Picnics — a joy in theory, not always in practice. The romantic notion of eating delicious food from a picnic hamper is often overshadowed with the practicality of eating from your lap, the inclement weather and the potential of midges and other flesh-eating insects. Call me old fashioned but I prefer the comfort of my own garden, with real crockery and cutlery and access to the bathroom. You can set the table, bring out the glasses, pour a glass of wine without the stress of travel, sandy sandwiches and torrential rain.

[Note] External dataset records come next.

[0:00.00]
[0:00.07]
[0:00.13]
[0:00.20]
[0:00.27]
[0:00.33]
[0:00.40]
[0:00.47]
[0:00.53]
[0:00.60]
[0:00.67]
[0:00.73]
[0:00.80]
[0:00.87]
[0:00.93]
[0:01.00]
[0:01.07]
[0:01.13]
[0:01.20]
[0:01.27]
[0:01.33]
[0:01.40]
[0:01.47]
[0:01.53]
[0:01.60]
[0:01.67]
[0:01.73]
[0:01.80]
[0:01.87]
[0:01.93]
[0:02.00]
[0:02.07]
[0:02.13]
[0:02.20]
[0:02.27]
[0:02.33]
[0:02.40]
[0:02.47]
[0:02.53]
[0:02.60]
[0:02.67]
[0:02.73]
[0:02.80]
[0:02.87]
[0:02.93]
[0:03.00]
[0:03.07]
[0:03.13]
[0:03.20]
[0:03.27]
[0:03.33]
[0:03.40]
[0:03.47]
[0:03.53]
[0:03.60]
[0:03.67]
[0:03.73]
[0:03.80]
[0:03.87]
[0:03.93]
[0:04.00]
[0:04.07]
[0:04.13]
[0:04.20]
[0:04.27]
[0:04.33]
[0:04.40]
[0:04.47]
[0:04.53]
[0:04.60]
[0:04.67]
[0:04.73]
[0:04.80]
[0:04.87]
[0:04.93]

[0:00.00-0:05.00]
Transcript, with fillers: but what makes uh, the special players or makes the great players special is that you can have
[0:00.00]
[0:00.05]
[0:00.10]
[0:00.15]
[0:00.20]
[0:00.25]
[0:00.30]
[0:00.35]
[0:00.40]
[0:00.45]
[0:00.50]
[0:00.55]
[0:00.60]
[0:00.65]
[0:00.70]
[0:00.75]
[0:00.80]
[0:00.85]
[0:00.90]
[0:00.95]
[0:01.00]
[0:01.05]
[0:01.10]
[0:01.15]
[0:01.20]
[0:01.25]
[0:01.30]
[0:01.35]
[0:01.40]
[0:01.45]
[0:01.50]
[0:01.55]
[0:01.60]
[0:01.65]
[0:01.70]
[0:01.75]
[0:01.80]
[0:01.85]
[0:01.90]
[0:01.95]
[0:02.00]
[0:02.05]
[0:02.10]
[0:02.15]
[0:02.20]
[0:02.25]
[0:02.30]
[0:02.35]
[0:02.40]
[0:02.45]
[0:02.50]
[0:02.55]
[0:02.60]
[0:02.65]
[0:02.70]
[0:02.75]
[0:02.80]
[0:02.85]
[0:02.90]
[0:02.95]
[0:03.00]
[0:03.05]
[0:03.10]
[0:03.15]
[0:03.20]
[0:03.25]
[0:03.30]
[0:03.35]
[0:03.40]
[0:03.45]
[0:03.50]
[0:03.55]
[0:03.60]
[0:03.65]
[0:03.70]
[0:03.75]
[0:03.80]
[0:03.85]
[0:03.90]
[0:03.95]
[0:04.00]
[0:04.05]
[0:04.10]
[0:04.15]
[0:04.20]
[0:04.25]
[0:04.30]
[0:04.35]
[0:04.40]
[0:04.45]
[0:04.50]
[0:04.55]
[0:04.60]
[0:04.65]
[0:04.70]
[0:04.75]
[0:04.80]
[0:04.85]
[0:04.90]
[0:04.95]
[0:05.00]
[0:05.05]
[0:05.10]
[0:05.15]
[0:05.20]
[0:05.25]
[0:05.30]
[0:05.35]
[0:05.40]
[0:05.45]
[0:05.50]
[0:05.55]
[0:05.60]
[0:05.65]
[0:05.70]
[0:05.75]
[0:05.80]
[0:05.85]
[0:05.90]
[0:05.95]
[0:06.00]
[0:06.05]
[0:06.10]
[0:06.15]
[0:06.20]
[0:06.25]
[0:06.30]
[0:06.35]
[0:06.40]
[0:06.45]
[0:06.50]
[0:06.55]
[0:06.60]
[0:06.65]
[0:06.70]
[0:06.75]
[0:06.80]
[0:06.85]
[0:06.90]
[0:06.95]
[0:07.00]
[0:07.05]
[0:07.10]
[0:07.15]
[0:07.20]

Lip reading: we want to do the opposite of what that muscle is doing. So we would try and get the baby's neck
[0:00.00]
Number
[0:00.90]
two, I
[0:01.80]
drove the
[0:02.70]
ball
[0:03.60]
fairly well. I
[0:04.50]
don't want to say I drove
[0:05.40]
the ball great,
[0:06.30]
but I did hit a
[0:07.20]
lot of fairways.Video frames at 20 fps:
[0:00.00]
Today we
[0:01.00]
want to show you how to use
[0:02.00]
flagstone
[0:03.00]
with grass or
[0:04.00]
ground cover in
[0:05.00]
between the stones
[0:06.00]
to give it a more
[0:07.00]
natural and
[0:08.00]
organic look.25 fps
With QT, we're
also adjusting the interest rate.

Another advantage when it comes to using your own outside space is being able to serve dishes straight from the oven. A centrepiece bread or tart is always a good starting point. There’s nothing like a well-made quiche even though there’s a fair amount of work in baking the pastry blind and getting the filling just right. An equally lovely alternative is Flamiche. This bread/tart combination originates in the Picardy region of northern France. The base is a brioche dough that’s traditionally filled with a leek and cheese mixture. Brioche is an egg-based yeast dough enriched with butter. It’s not hard to make, especially if you have a mixer with a dough hook. The filling in the recipe here is soft, slowly cooked onions that then develop a golden hue and garlic enrobed in a creamy nutmeg redolent cheese custard. Onions and cheese, baked in rich buttery brioche, served hot and bubbling straight to the table. I’ll take that over a soggy sandwich any day. Serve with a dressed green salad to cut through this sheer culinary opulence.